April 28, 2008LCI Tutorial1 Introduction to HDF5 Tools Tutorial Part II.

Slides:



Advertisements
Similar presentations
ILDG File Format Chip Watson, for Middleware & MetaData Working Groups.
Advertisements

HDF4 and HDF5 Performance Preliminary Results Elena Pourmal IV HDF-EOS Workshop September
NetCDF4 Performance Benchmark. Part I Will the performance in netCDF4 comparable with that in netCDF3? Will the performance in netCDF4 comparable with.
1 Project 7: Huffman Code. 2 Extend the most recent version of the Huffman Code program to include decode information in the binary output file and use.
© 2008The MathWorks, Inc. ® ® The MATLAB Low-Level HDF5 Interface John Evans.
March 9, th International LCI Conference - HDF5 Tutorial1 Tutorial II: HDF5 and NetCDF-4 10 th International LCI Conference Albert Cheng, Neil Fortner.
Offline File Storage.
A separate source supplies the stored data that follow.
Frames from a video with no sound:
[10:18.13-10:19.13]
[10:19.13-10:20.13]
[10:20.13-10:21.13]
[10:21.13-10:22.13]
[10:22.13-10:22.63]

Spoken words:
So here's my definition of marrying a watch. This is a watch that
Module 12 Offline File Storage ♦ Introduction Backup is usually done by first collecting all the data in a single archive file,
Support for NPP/NPOESS by The HDF Group Mike Folk, Elena Pourmal, Peter Cao The HDF Group June 30, NPOESS Data Formats Working Group.
1 of 14 Substituting HDF5 tools with Python/H5py scripts Daniel Kahn Science Systems and Applications Inc. HDF HDF-EOS Workshop XIV, 28 Sep
HDF5 Tools Update Peter Cao - The HDF Group November 6, 2007 This report is based upon work supported in part by a Cooperative Agreement.
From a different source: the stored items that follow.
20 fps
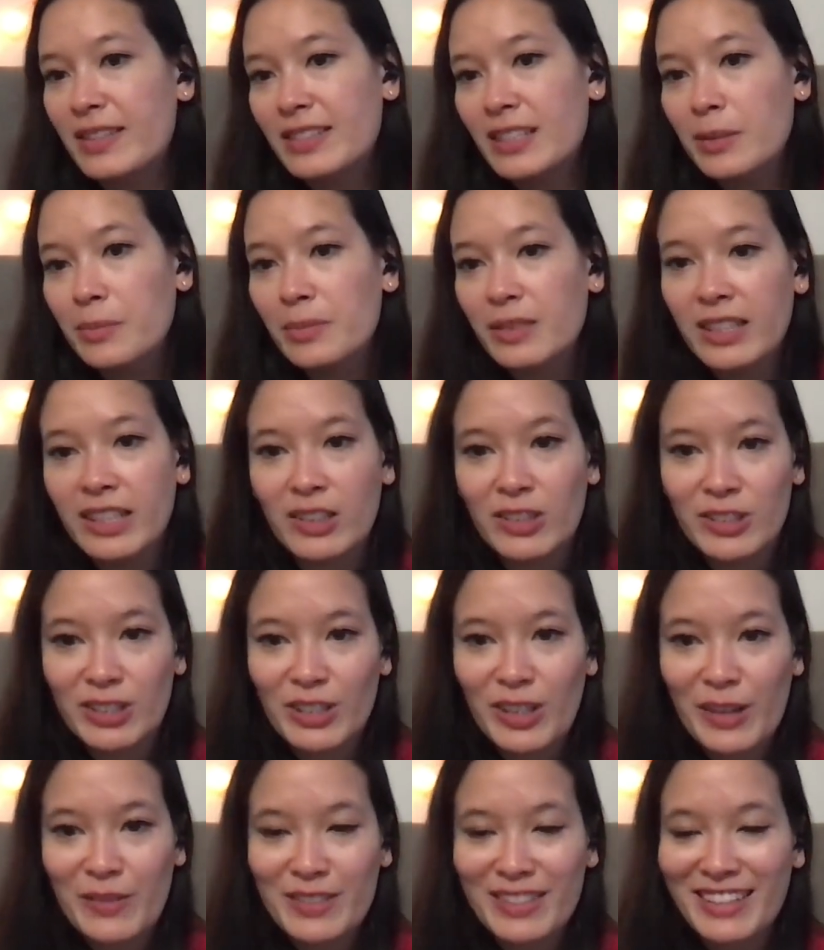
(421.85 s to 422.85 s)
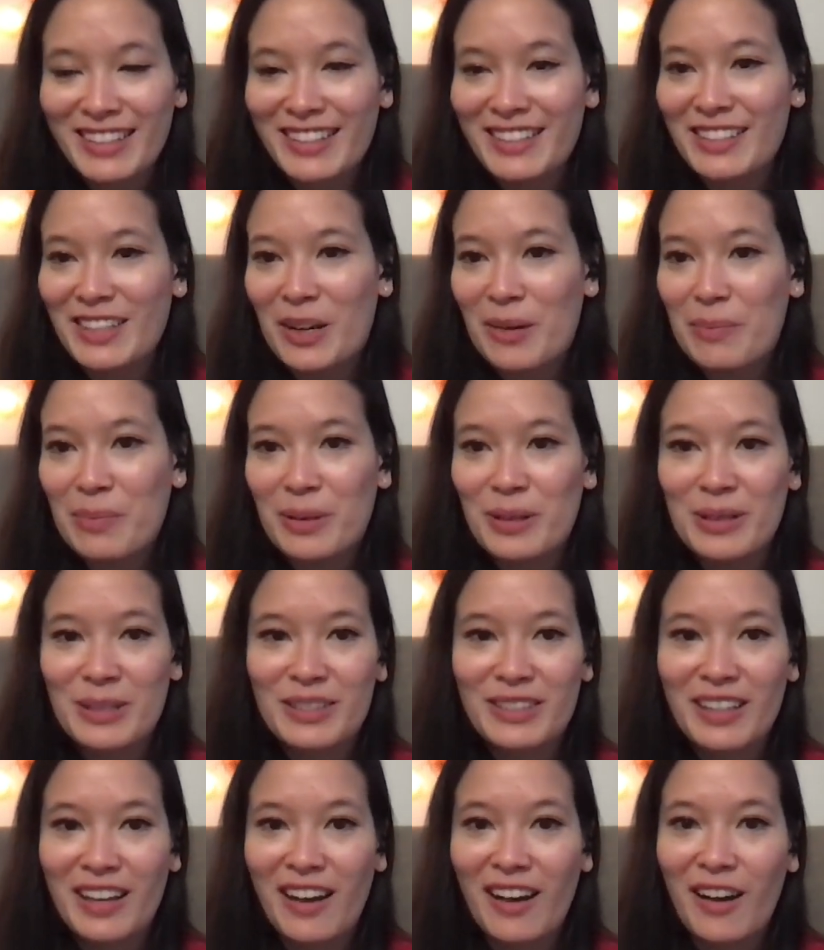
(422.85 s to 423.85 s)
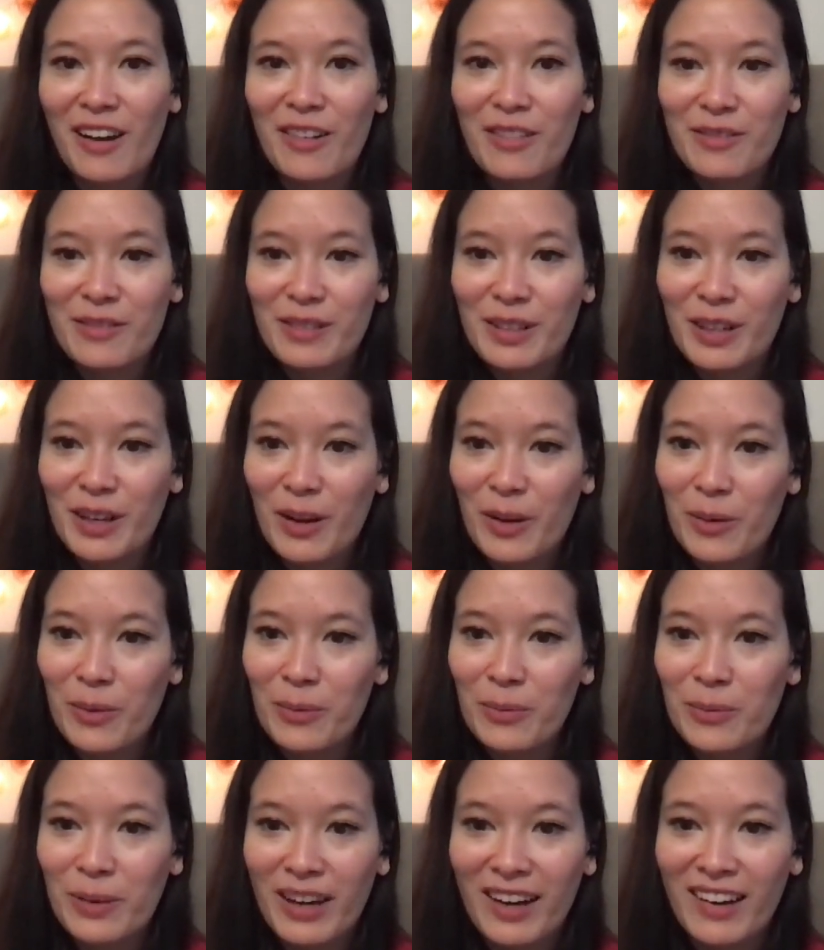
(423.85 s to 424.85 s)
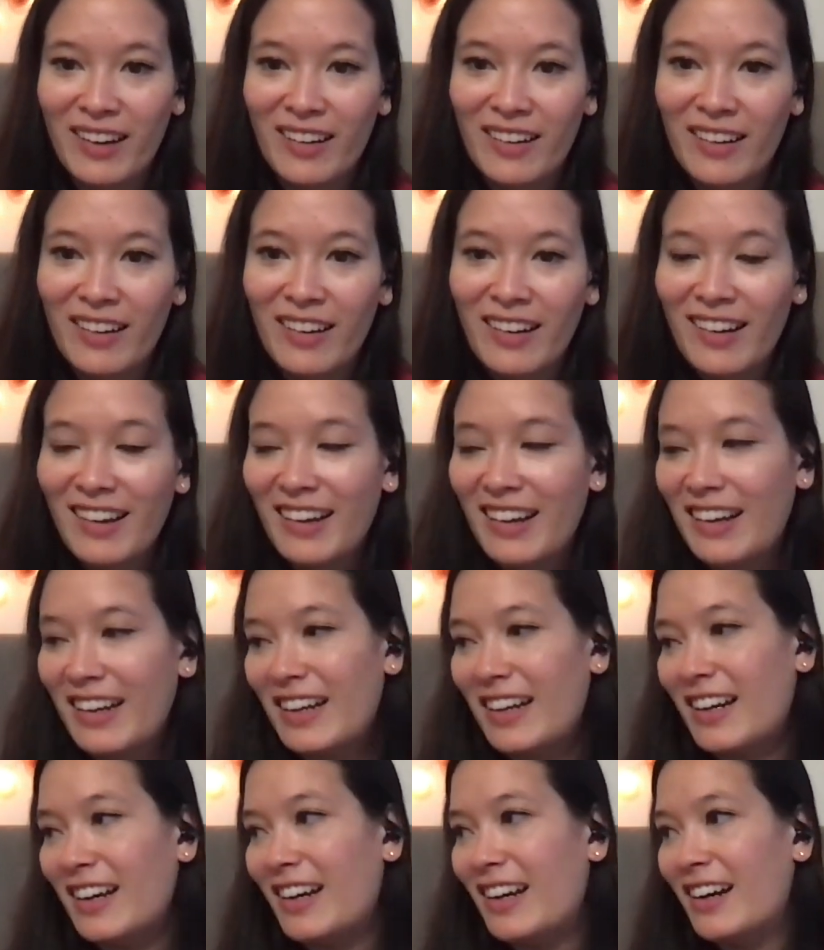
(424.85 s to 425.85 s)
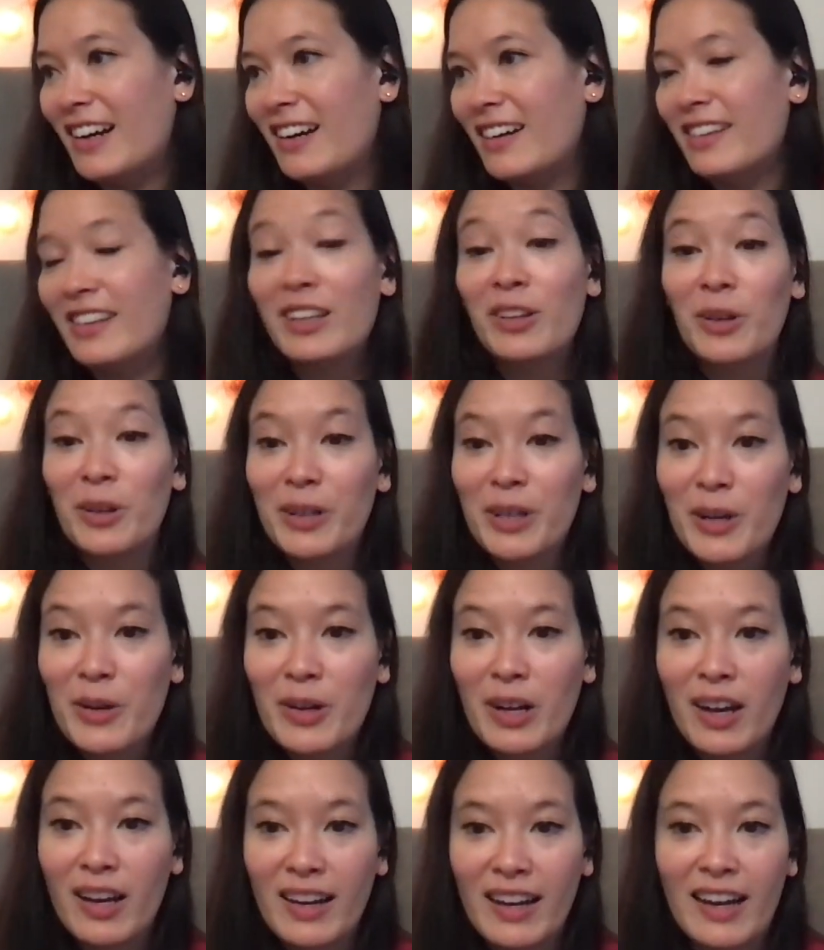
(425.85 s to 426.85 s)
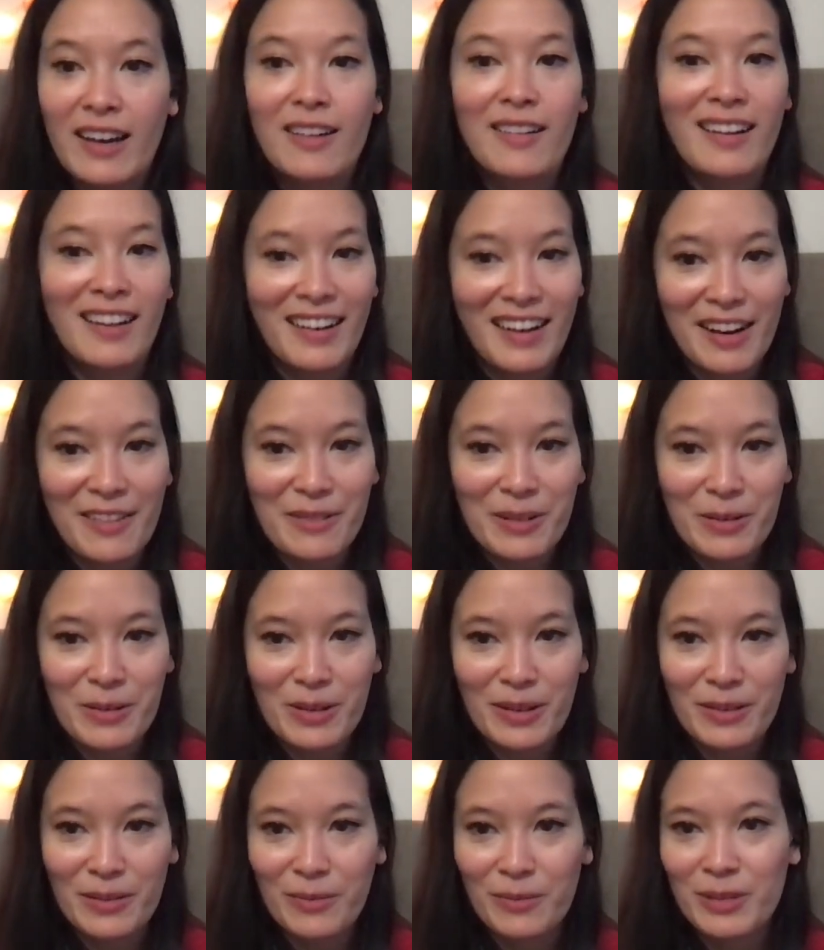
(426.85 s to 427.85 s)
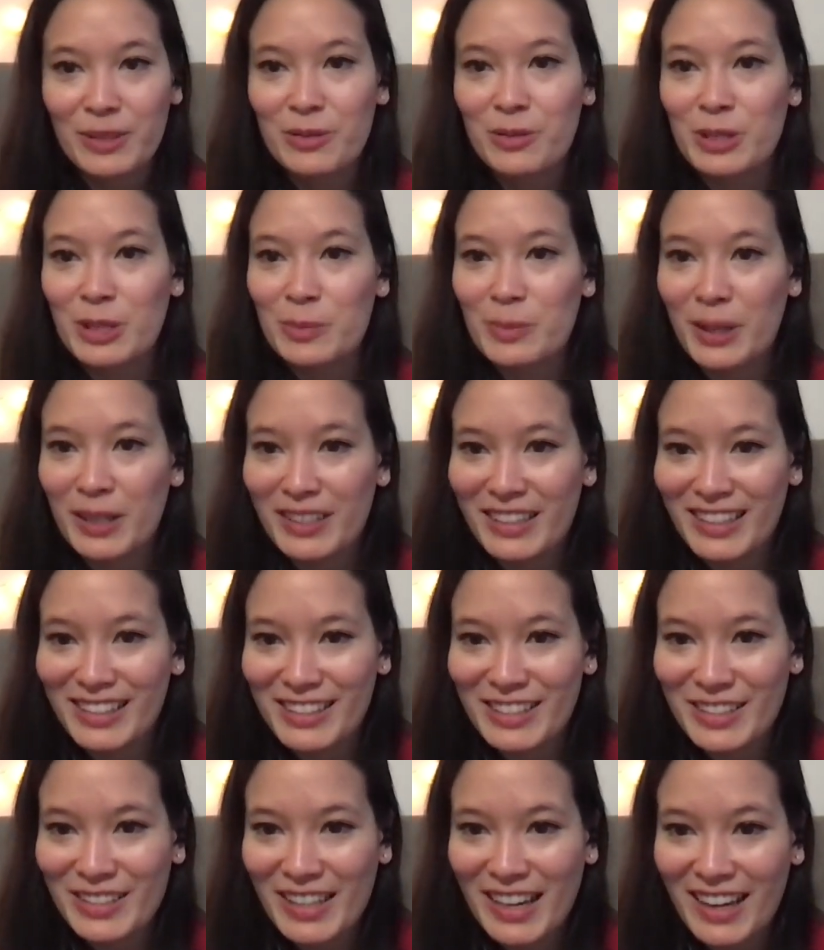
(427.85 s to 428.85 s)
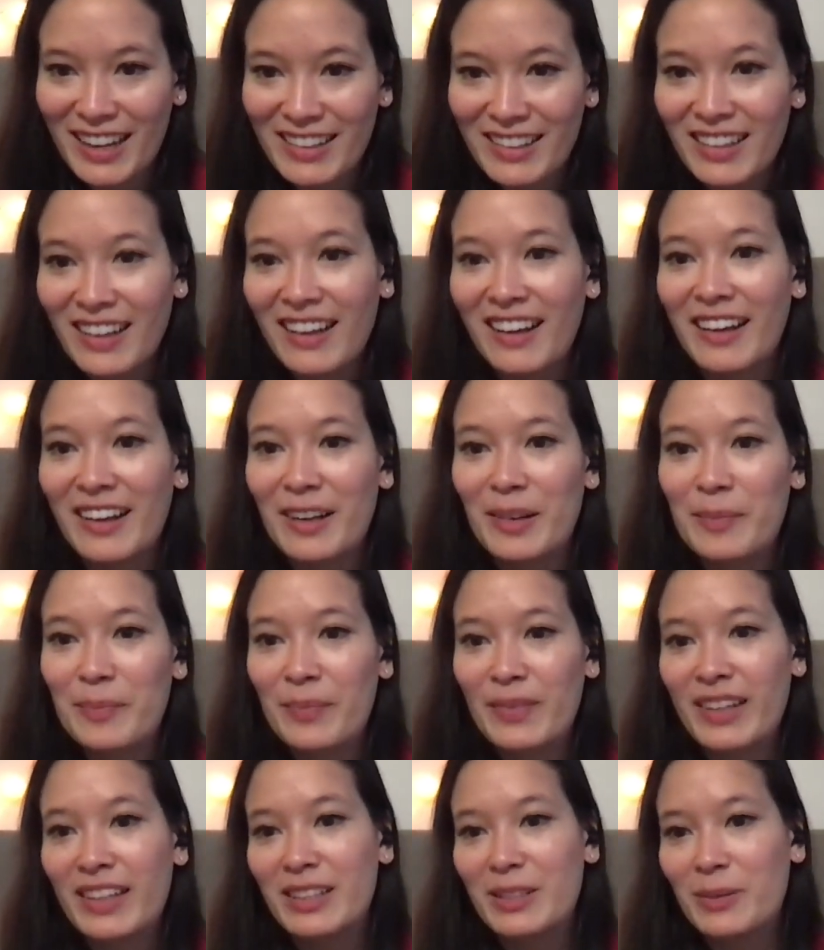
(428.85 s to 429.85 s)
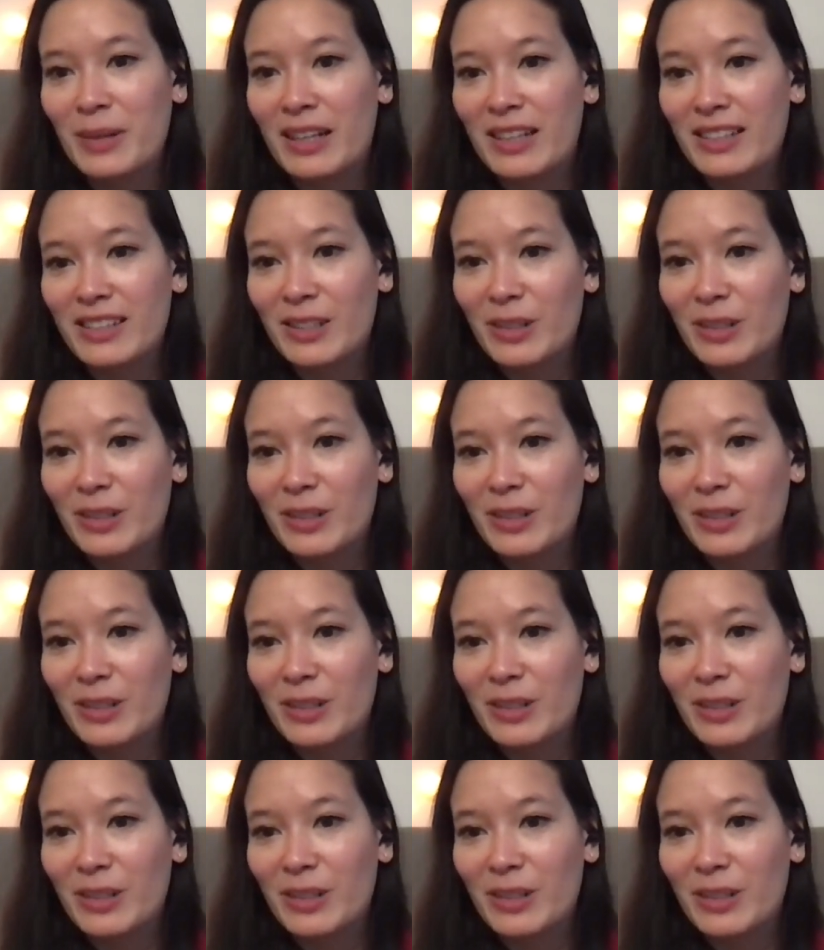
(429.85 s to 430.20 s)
similarly, also I've seen examples of, you know, where the audio cut out and everyone was responding to that as well.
HDF 1 HDF5 Advanced Topics Object’s Properties Storage Methods and Filters Datatypes HDF and HDF-EOS Workshop VIII October 26, 2004.
The HDF Group April 17-19, 2012HDF/HDF-EOS Workshop XV1 Introduction to HDF5 Barbara Jones The HDF Group The 15 th HDF and HDF-EOS Workshop.
Graphic images for computers Stored in files of binary data - Binary blobs Software has to know the binary format to decode the file and render an image.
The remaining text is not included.